### Information given
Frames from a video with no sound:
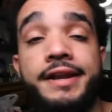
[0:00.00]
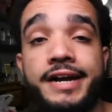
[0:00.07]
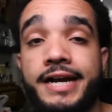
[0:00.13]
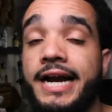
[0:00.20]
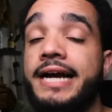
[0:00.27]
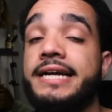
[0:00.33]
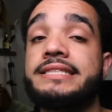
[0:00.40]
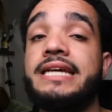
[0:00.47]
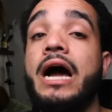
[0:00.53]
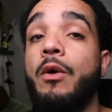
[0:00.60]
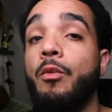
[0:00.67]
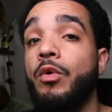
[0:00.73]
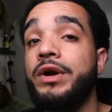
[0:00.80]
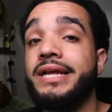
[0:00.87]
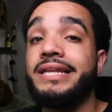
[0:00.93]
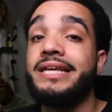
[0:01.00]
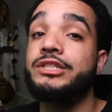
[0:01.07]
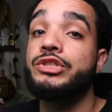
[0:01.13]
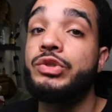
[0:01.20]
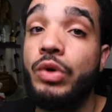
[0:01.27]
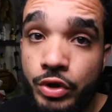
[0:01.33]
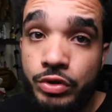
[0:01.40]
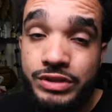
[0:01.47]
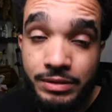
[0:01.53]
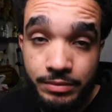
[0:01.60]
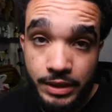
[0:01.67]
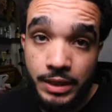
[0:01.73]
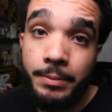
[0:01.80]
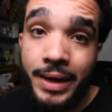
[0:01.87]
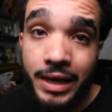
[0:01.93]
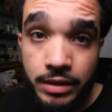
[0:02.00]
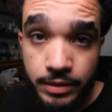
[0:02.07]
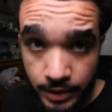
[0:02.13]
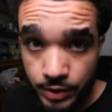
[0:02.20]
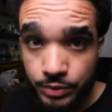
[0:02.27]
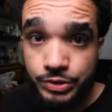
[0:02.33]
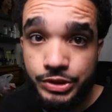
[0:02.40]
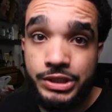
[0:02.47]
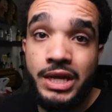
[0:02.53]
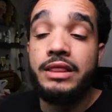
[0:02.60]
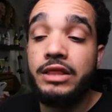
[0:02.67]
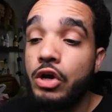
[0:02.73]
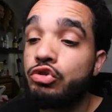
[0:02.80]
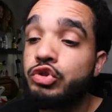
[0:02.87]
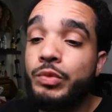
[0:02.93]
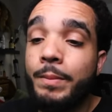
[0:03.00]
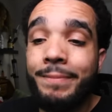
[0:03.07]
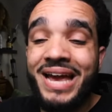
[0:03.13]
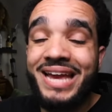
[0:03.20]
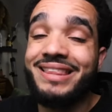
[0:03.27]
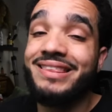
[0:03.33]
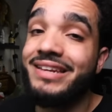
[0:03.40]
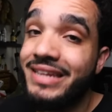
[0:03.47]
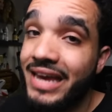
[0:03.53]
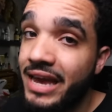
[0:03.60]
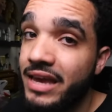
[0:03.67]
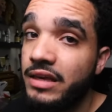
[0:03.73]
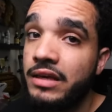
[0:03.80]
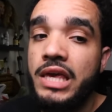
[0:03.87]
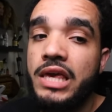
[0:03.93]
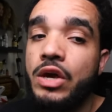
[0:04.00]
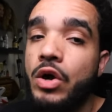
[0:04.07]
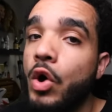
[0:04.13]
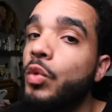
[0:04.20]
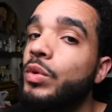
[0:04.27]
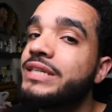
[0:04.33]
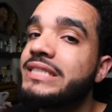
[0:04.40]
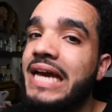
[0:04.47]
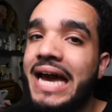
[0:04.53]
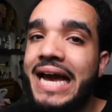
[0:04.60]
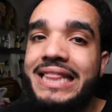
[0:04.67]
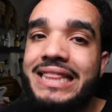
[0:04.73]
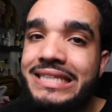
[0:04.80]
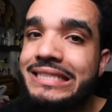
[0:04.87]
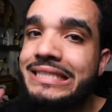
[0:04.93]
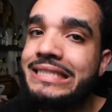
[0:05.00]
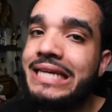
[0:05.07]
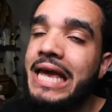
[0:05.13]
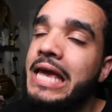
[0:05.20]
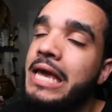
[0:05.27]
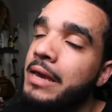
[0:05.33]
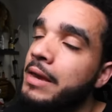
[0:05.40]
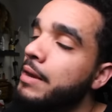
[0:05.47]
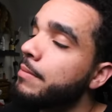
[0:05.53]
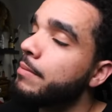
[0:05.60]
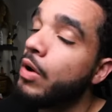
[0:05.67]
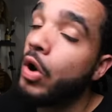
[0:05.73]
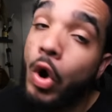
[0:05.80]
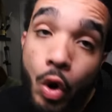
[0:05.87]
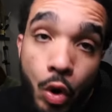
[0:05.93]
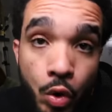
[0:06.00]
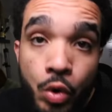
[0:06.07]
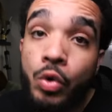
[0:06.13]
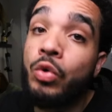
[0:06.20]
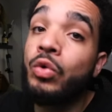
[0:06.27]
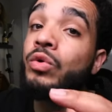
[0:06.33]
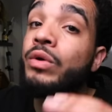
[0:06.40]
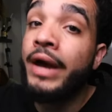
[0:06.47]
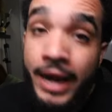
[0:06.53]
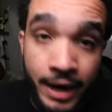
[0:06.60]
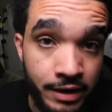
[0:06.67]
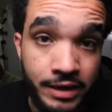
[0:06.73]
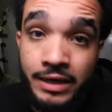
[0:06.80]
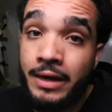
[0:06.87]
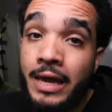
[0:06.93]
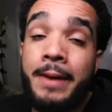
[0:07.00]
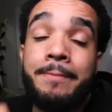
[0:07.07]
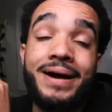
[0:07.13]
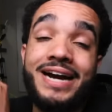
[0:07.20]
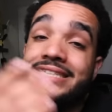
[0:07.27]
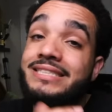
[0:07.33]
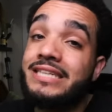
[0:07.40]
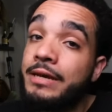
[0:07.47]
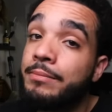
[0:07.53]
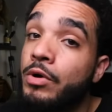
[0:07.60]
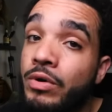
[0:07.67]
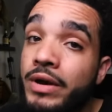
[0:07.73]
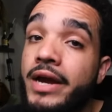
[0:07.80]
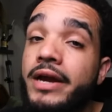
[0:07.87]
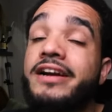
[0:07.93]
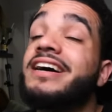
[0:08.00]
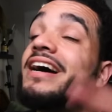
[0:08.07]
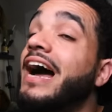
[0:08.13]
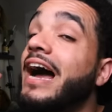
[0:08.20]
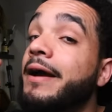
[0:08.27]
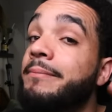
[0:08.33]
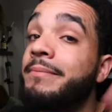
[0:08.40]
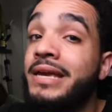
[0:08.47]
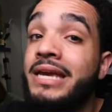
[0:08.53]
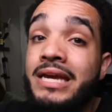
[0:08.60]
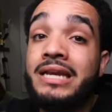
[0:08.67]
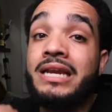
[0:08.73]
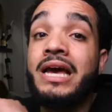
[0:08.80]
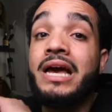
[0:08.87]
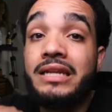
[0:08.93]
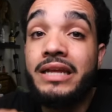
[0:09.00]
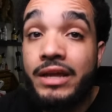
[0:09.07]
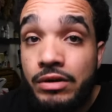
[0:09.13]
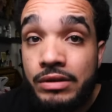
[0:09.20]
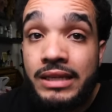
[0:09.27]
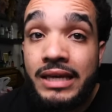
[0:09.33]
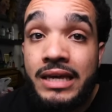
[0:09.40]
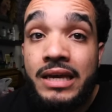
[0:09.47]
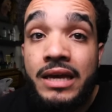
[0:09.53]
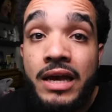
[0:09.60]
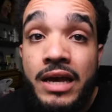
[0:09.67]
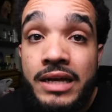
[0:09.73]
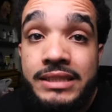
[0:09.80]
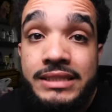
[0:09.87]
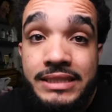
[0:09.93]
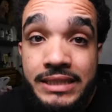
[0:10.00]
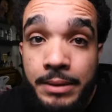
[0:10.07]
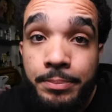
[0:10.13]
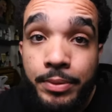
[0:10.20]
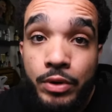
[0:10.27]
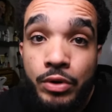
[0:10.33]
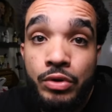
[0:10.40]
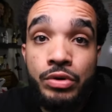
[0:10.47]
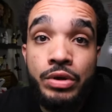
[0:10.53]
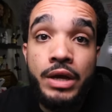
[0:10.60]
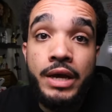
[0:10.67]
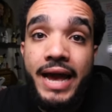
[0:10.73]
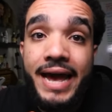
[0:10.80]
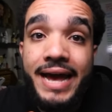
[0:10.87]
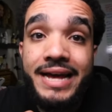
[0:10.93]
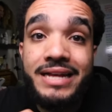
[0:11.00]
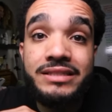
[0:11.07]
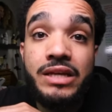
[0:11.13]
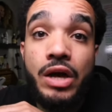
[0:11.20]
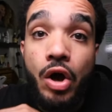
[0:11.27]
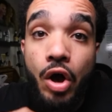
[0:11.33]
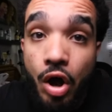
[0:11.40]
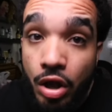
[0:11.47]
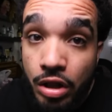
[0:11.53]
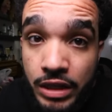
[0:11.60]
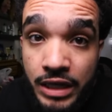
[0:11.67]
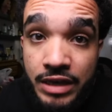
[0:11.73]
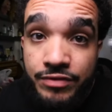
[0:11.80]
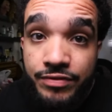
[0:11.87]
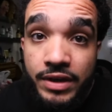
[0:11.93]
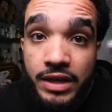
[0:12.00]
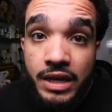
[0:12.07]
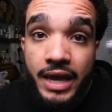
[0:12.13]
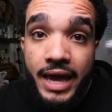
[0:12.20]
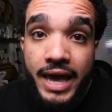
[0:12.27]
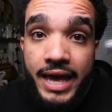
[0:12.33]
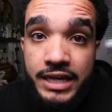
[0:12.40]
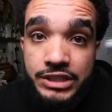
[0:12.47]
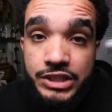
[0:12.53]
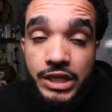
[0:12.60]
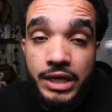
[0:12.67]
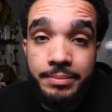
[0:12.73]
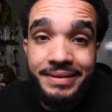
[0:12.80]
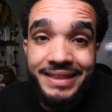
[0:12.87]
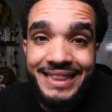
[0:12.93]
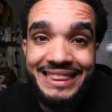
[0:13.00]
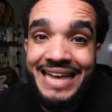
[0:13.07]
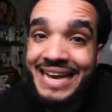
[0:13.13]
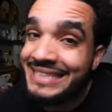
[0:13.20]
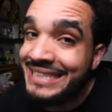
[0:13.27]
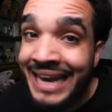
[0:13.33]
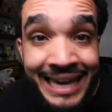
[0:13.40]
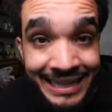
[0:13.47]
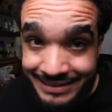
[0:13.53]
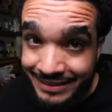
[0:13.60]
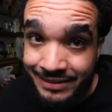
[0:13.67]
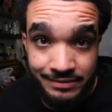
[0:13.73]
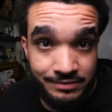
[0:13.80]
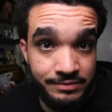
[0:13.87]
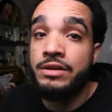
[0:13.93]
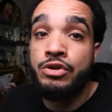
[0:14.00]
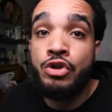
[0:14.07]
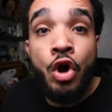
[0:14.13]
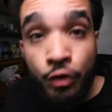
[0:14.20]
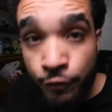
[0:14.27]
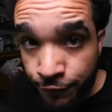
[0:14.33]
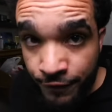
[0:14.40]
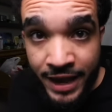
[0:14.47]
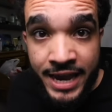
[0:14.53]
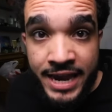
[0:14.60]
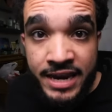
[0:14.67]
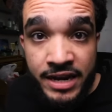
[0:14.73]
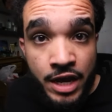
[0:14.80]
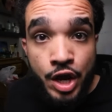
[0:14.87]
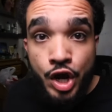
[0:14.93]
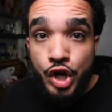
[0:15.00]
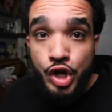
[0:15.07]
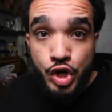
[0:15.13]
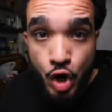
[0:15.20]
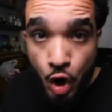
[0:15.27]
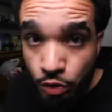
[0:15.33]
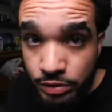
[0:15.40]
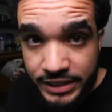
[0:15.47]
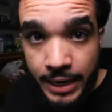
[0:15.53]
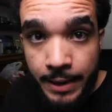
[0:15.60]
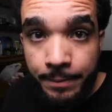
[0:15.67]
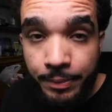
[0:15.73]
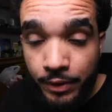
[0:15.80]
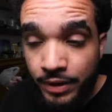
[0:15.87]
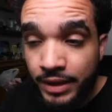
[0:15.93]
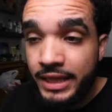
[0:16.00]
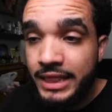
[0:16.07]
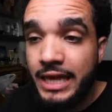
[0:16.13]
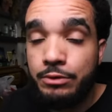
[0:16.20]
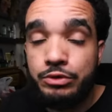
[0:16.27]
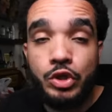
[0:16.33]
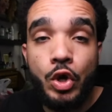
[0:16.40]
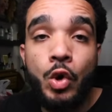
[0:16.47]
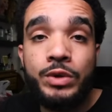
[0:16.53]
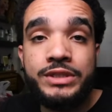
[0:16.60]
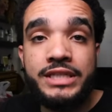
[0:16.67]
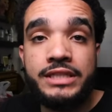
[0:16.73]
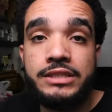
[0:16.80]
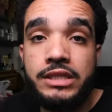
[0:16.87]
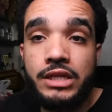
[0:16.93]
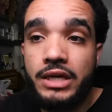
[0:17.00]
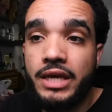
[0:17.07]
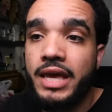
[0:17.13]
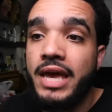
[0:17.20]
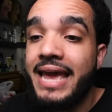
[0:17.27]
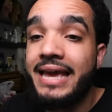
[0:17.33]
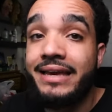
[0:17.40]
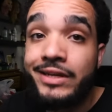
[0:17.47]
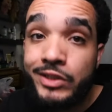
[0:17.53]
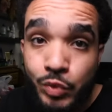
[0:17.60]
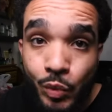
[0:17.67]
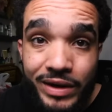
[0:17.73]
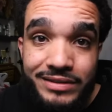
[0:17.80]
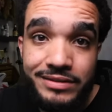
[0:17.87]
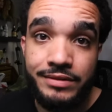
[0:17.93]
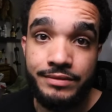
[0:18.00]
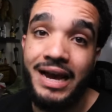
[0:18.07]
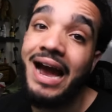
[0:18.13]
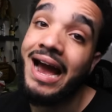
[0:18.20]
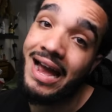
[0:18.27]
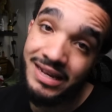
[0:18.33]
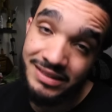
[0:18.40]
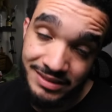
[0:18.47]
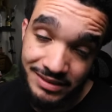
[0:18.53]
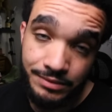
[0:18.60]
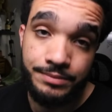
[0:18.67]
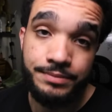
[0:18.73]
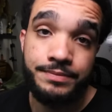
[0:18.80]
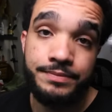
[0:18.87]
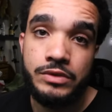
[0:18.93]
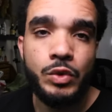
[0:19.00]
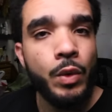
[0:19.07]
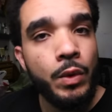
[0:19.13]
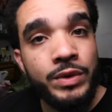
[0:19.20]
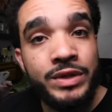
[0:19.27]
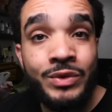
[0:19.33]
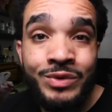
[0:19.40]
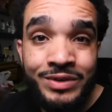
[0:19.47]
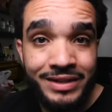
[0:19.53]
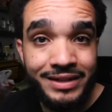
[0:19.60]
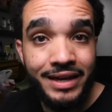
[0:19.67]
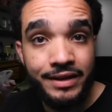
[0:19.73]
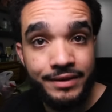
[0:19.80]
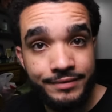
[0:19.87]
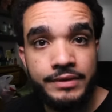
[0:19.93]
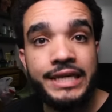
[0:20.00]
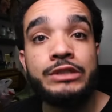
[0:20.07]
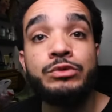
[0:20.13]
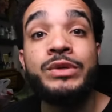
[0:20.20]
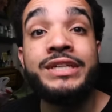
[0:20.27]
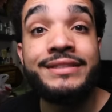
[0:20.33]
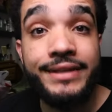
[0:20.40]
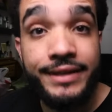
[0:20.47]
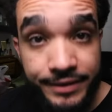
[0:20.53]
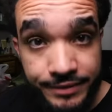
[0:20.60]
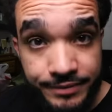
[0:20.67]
Now, guys, I want to let you know something about Los. Los, back in the day, he always had the same old haircut. And by same old haircut, I mean literally simple as all even, edge up, that's it. No fade, no taper. That was always his look. And guess what? I asked him, so what are we doing today? Guess what he said?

### Task prompt
Everything in the listing except the pictures must come back exactly as written.

### Answer for this exercise
Frames from a video with no sound:
[0:00.00]
[0:00.07]
[0:00.13]
[0:00.20]
[0:00.27]
[0:00.33]
[0:00.40]
[0:00.47]
[0:00.53]
[0:00.60]
[0:00.67]
[0:00.73]
[0:00.80]
[0:00.87]
[0:00.93]
[0:01.00]
[0:01.07]
[0:01.13]
[0:01.20]
[0:01.27]
[0:01.33]
[0:01.40]
[0:01.47]
[0:01.53]
[0:01.60]
[0:01.67]
[0:01.73]
[0:01.80]
[0:01.87]
[0:01.93]
[0:02.00]
[0:02.07]
[0:02.13]
[0:02.20]
[0:02.27]
[0:02.33]
[0:02.40]
[0:02.47]
[0:02.53]
[0:02.60]
[0:02.67]
[0:02.73]
[0:02.80]
[0:02.87]
[0:02.93]
[0:03.00]
[0:03.07]
[0:03.13]
[0:03.20]
[0:03.27]
[0:03.33]
[0:03.40]
[0:03.47]
[0:03.53]
[0:03.60]
[0:03.67]
[0:03.73]
[0:03.80]
[0:03.87]
[0:03.93]
[0:04.00]
[0:04.07]
[0:04.13]
[0:04.20]
[0:04.27]
[0:04.33]
[0:04.40]
[0:04.47]
[0:04.53]
[0:04.60]
[0:04.67]
[0:04.73]
[0:04.80]
[0:04.87]
[0:04.93]
[0:05.00]
[0:05.07]
[0:05.13]
[0:05.20]
[0:05.27]
[0:05.33]
[0:05.40]
[0:05.47]
[0:05.53]
[0:05.60]
[0:05.67]
[0:05.73]
[0:05.80]
[0:05.87]
[0:05.93]
[0:06.00]
[0:06.07]
[0:06.13]
[0:06.20]
[0:06.27]
[0:06.33]
[0:06.40]
[0:06.47]
[0:06.53]
[0:06.60]
[0:06.67]
[0:06.73]
[0:06.80]
[0:06.87]
[0:06.93]
[0:07.00]
[0:07.07]
[0:07.13]
[0:07.20]
[0:07.27]
[0:07.33]
[0:07.40]
[0:07.47]
[0:07.53]
[0:07.60]
[0:07.67]
[0:07.73]
[0:07.80]
[0:07.87]
[0:07.93]
[0:08.00]
[0:08.07]
[0:08.13]
[0:08.20]
[0:08.27]
[0:08.33]
[0:08.40]
[0:08.47]
[0:08.53]
[0:08.60]
[0:08.67]
[0:08.73]
[0:08.80]
[0:08.87]
[0:08.93]
[0:09.00]
[0:09.07]
[0:09.13]
[0:09.20]
[0:09.27]
[0:09.33]
[0:09.40]
[0:09.47]
[0:09.53]
[0:09.60]
[0:09.67]
[0:09.73]
[0:09.80]
[0:09.87]
[0:09.93]
[0:10.00]
[0:10.07]
[0:10.13]
[0:10.20]
[0:10.27]
[0:10.33]
[0:10.40]
[0:10.47]
[0:10.53]
[0:10.60]
[0:10.67]
[0:10.73]
[0:10.80]
[0:10.87]
[0:10.93]
[0:11.00]
[0:11.07]
[0:11.13]
[0:11.20]
[0:11.27]
[0:11.33]
[0:11.40]
[0:11.47]
[0:11.53]
[0:11.60]
[0:11.67]
[0:11.73]
[0:11.80]
[0:11.87]
[0:11.93]
[0:12.00]
[0:12.07]
[0:12.13]
[0:12.20]
[0:12.27]
[0:12.33]
[0:12.40]
[0:12.47]
[0:12.53]
[0:12.60]
[0:12.67]
[0:12.73]
[0:12.80]
[0:12.87]
[0:12.93]
[0:13.00]
[0:13.07]
[0:13.13]
[0:13.20]
[0:13.27]
[0:13.33]
[0:13.40]
[0:13.47]
[0:13.53]
[0:13.60]
[0:13.67]
[0:13.73]
[0:13.80]
[0:13.87]
[0:13.93]
[0:14.00]
[0:14.07]
[0:14.13]
[0:14.20]
[0:14.27]
[0:14.33]
[0:14.40]
[0:14.47]
[0:14.53]
[0:14.60]
[0:14.67]
[0:14.73]
[0:14.80]
[0:14.87]
[0:14.93]
[0:15.00]
[0:15.07]
[0:15.13]
[0:15.20]
[0:15.27]
[0:15.33]
[0:15.40]
[0:15.47]
[0:15.53]
[0:15.60]
[0:15.67]
[0:15.73]
[0:15.80]
[0:15.87]
[0:15.93]
[0:16.00]
[0:16.07]
[0:16.13]
[0:16.20]
[0:16.27]
[0:16.33]
[0:16.40]
[0:16.47]
[0:16.53]
[0:16.60]
[0:16.67]
[0:16.73]
[0:16.80]
[0:16.87]
[0:16.93]
[0:17.00]
[0:17.07]
[0:17.13]
[0:17.20]
[0:17.27]
[0:17.33]
[0:17.40]
[0:17.47]
[0:17.53]
[0:17.60]
[0:17.67]
[0:17.73]
[0:17.80]
[0:17.87]
[0:17.93]
[0:18.00]
[0:18.07]
[0:18.13]
[0:18.20]
[0:18.27]
[0:18.33]
[0:18.40]
[0:18.47]
[0:18.53]
[0:18.60]
[0:18.67]
[0:18.73]
[0:18.80]
[0:18.87]
[0:18.93]
[0:19.00]
[0:19.07]
[0:19.13]
[0:19.20]
[0:19.27]
[0:19.33]
[0:19.40]
[0:19.47]
[0:19.53]
[0:19.60]
[0:19.67]
[0:19.73]
[0:19.80]
[0:19.87]
[0:19.93]
[0:20.00]
[0:20.07]
[0:20.13]
[0:20.20]
[0:20.27]
[0:20.33]
[0:20.40]
[0:20.47]
[0:20.53]
[0:20.60]
[0:20.67]
Now, guys, I want to let you know something about Los. Los, back in the day, he always had the same old haircut. And by same old haircut, I mean literally simple as all even, edge up, that's it. No fade, no taper. That was always his look. And guess what? I asked him, so what are we doing today? Guess what he said?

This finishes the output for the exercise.